Blue whales are the largest animal to have ever lived on Earth, growing up to 30m in length and weighing up to 150 tons. Once prolific in the Indian Ocean and beyond, sustained hunting in the 20th century resulted in more than 340,000 being killed.
The species is now classified as endangered by the International Union for the Conservation of Nature.
However, numbers are increasing following a near worldwide ban on whaling, and their return to the Seychelles has been described as a ‘conservation win’ by the team, who published their findings in the journal Endangered Species Research.
‘It turns out if you stop killing animals on mass scales and you give them a chance to rebound, they can recover,’ said Dr Kate Stafford, one of the lead investigators.
Speaking to the BBC, she added: ‘We want to know where they are coming back, and knowing there’s a population around the Seychelles is incredibly exciting.’
Populations around the tropical islands were particularly targeted in the early decades of last century by Soviet whalers on their way to and from the Antarctic.
To determine whether the magnificent species had returned to the region, Dr Stafford and the team spent a month surveying the waters and listening to an underwater microphone for signs of them.
Unfortunately, there were none.
‘We heard remarkable things – the tapping of sperm whales thousands of feet down and dolphins echolocating and communicating, but sadly no blue whales,’ said wildlife sound recordist Chris Watson, speaking to BBC News.
However, the team had also planted a sound trap, which recorded every 15 minutes for a year. Within the masses of audio data were the loud and low sounds of blue whales, mainly during March and April.

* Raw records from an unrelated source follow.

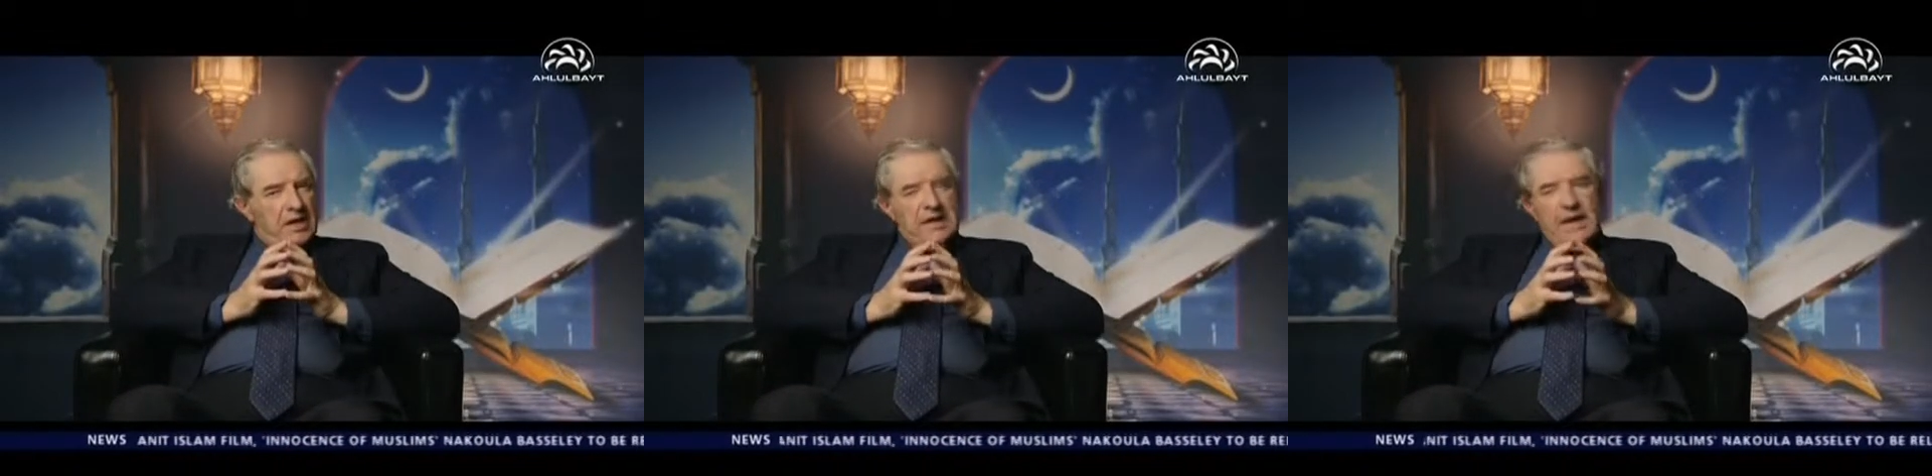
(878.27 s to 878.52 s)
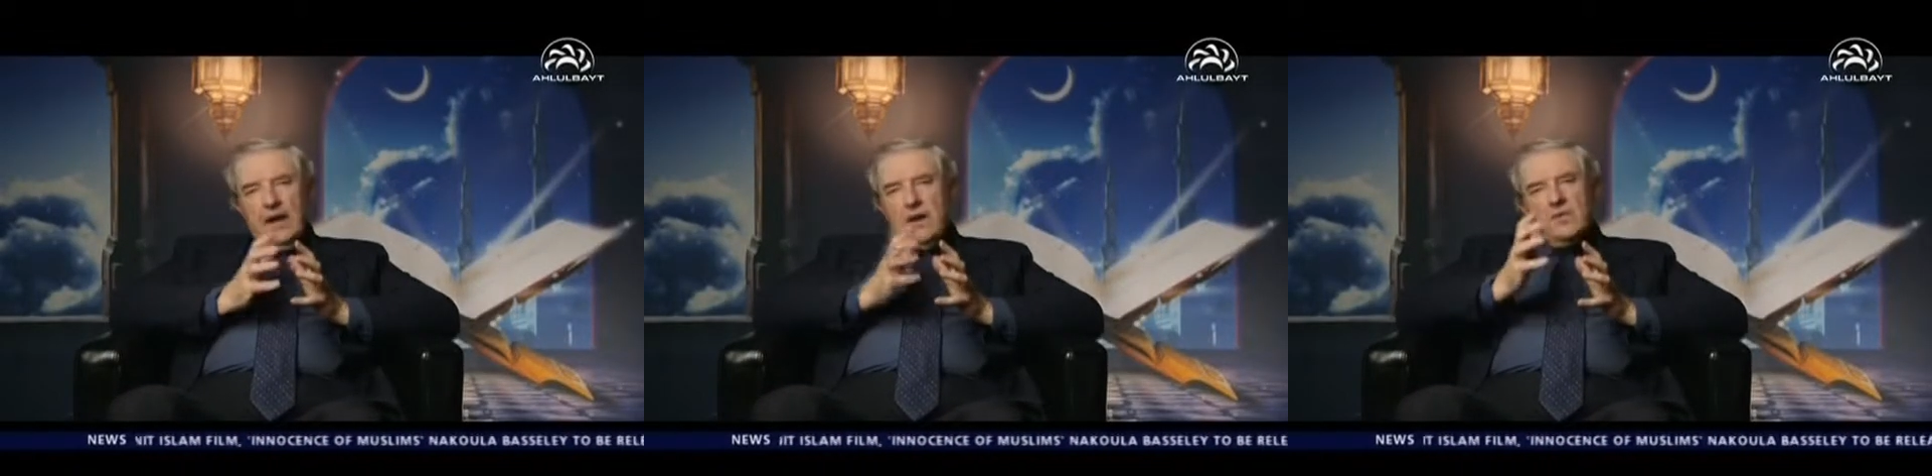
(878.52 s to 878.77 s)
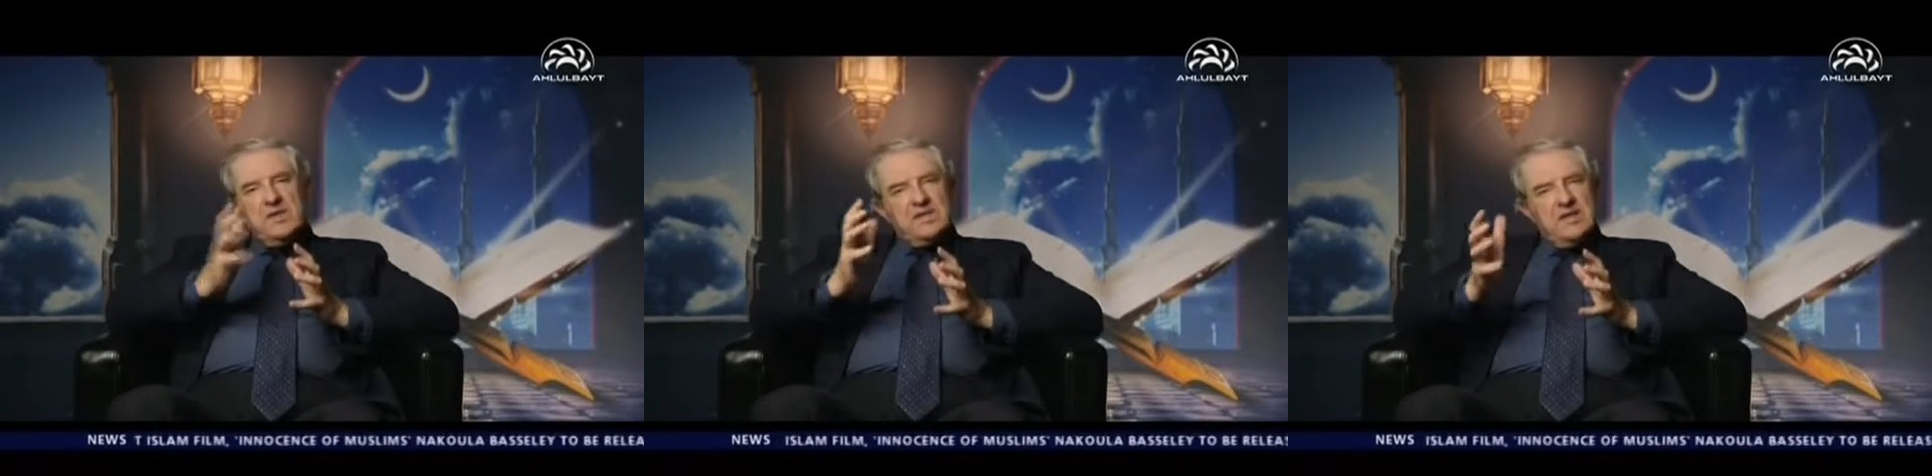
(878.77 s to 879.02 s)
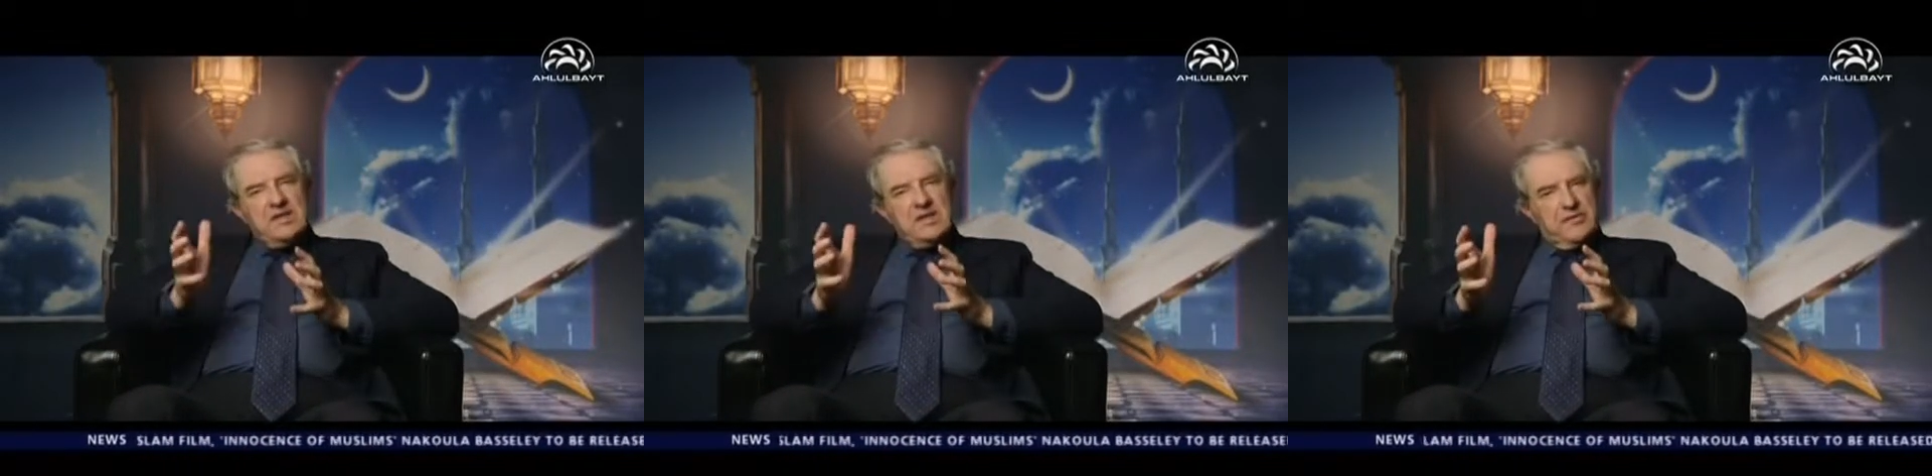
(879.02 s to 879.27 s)
and how is
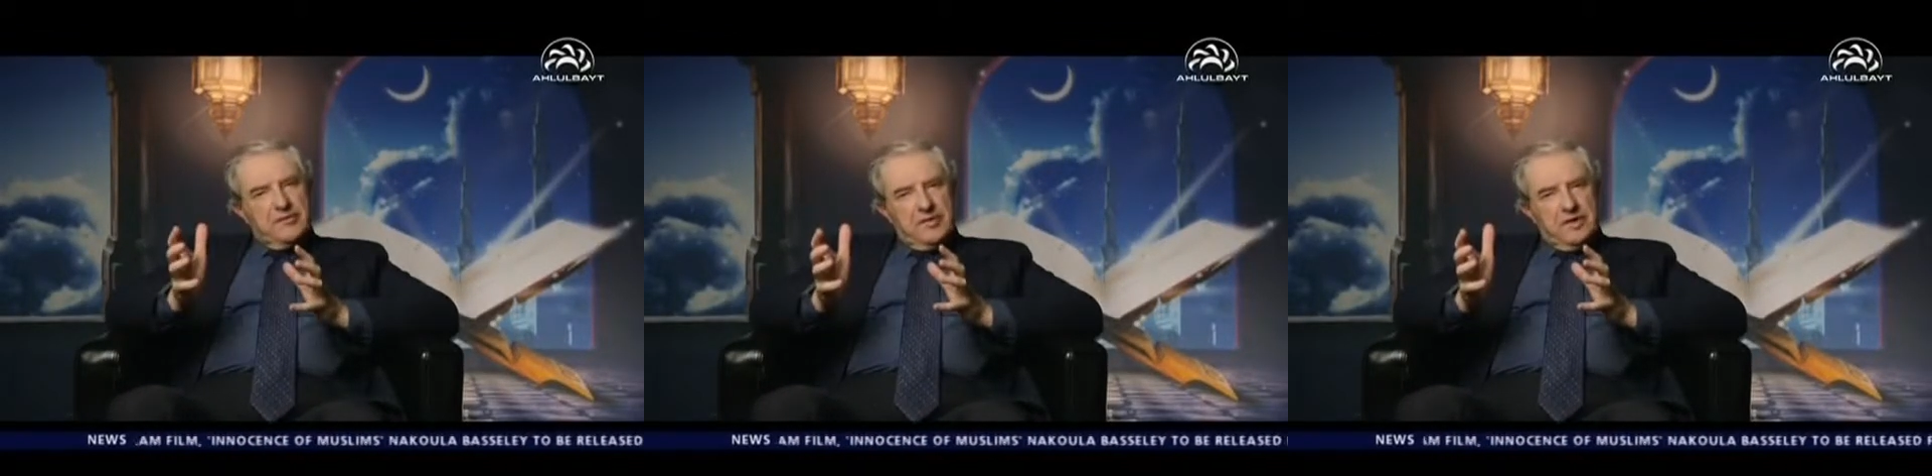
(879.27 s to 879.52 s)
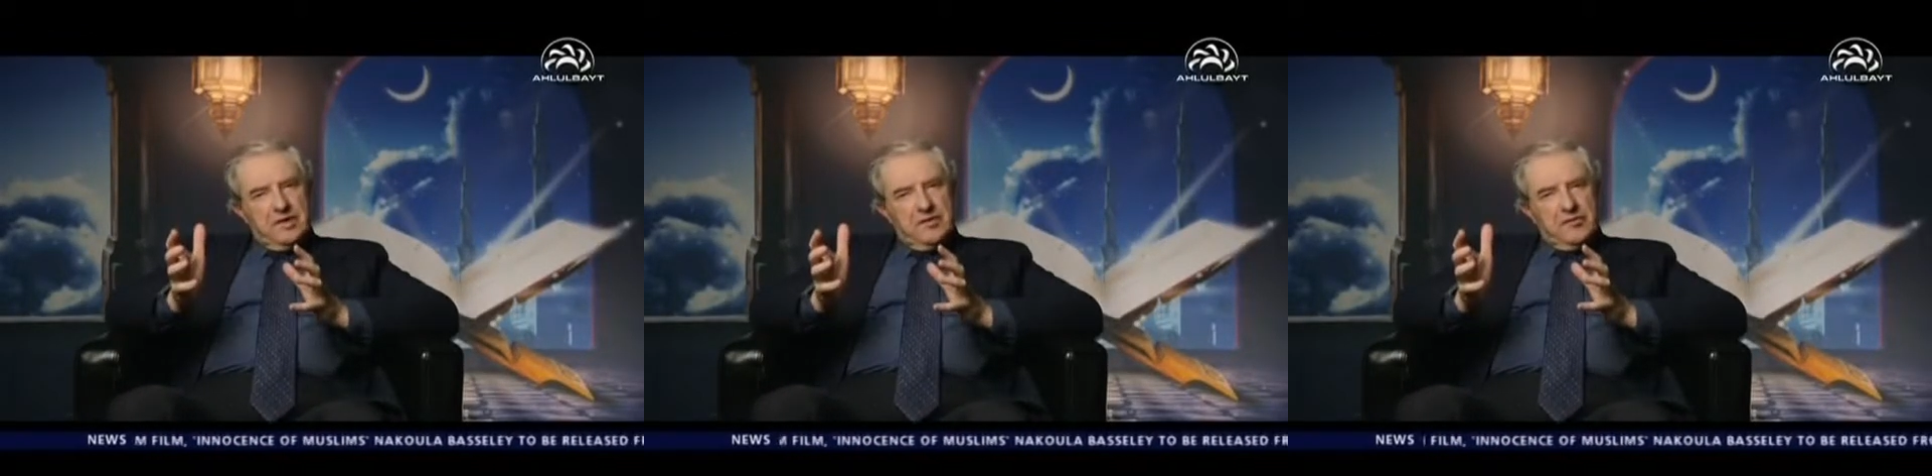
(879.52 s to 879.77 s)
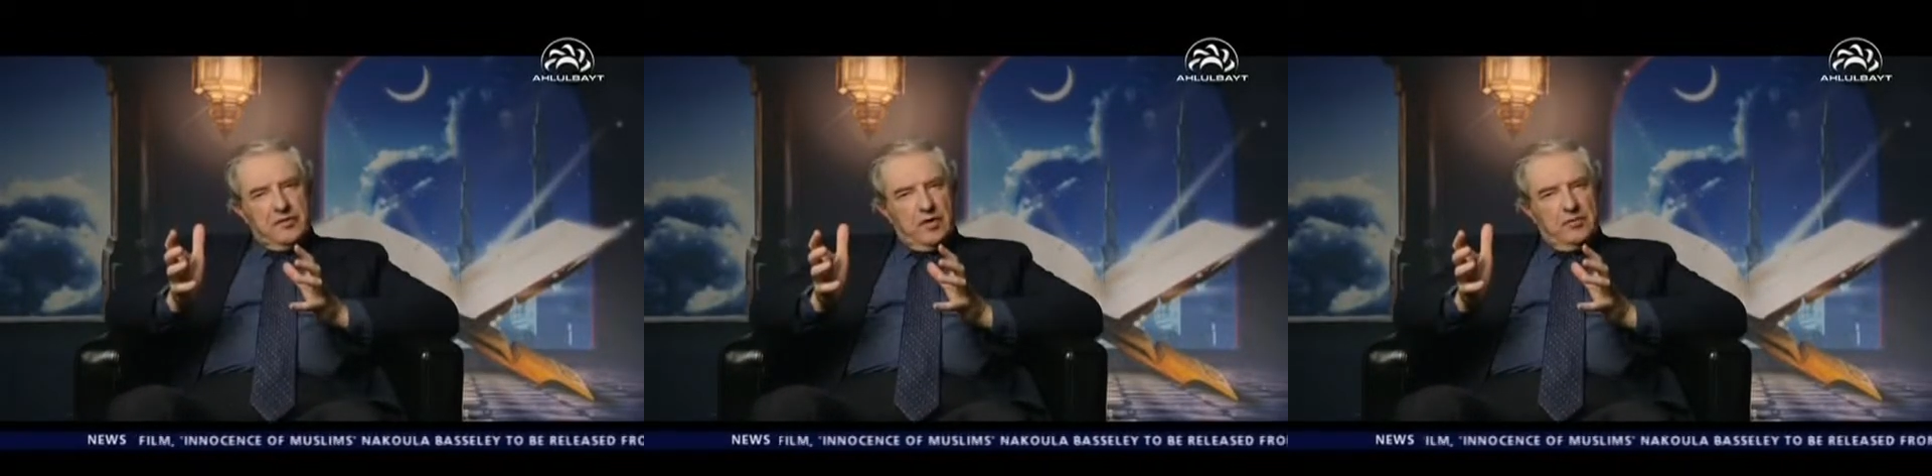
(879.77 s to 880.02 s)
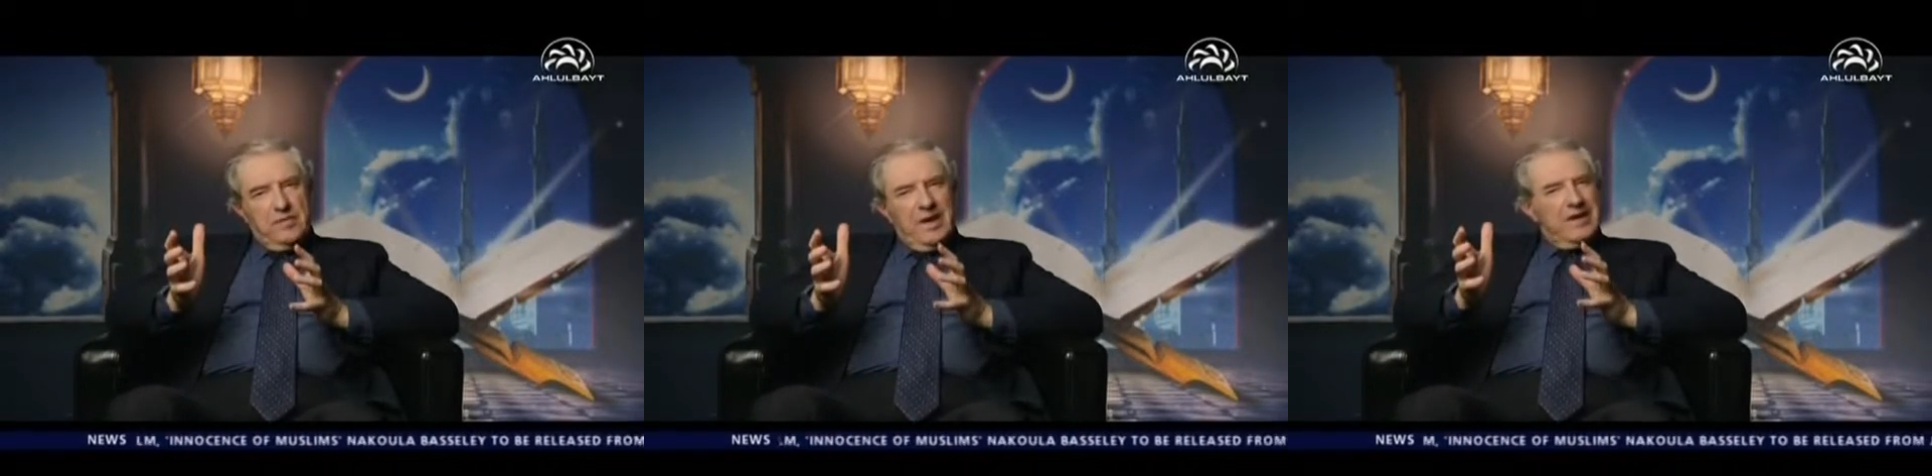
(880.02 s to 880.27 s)
it different from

‘This means the Seychelles could be really important for blue whales,’ said Dr Stafford. ‘They sing during the breeding season and we think it’s probably the males who are singing, based on what we know about other whales.
‘So there’s also potential that the Seychelles is a breeding area or a nursery area.’
However, the song of the blue whale, despite being the loudest in nature, is inaudible to humans.
Although reaching up to 188 decibels, equivalent to a jet engine, the frequency is so low it is beyond the range of human hearing.
What humans can hear are the whales’ ‘harmonics’, higher frequency sounds emitted when they sing.
‘It’s this really low, deep, consistent pulse,’ said Mr Watson.
‘When I recorded blue whales in Mexico, that was what was resonating in my headphones.’
The recordings even allowed the team to see which population was visiting the Seychelles, identifying them as a group normally found in the northern Indian Ocean.
The Seychelles is just one area in which blue whales are making a return. In recent years they have returned to the waters around South Georgia, and in 2021 they were spotted off Spain’s Atlantic coast for the first time in more than 40 years.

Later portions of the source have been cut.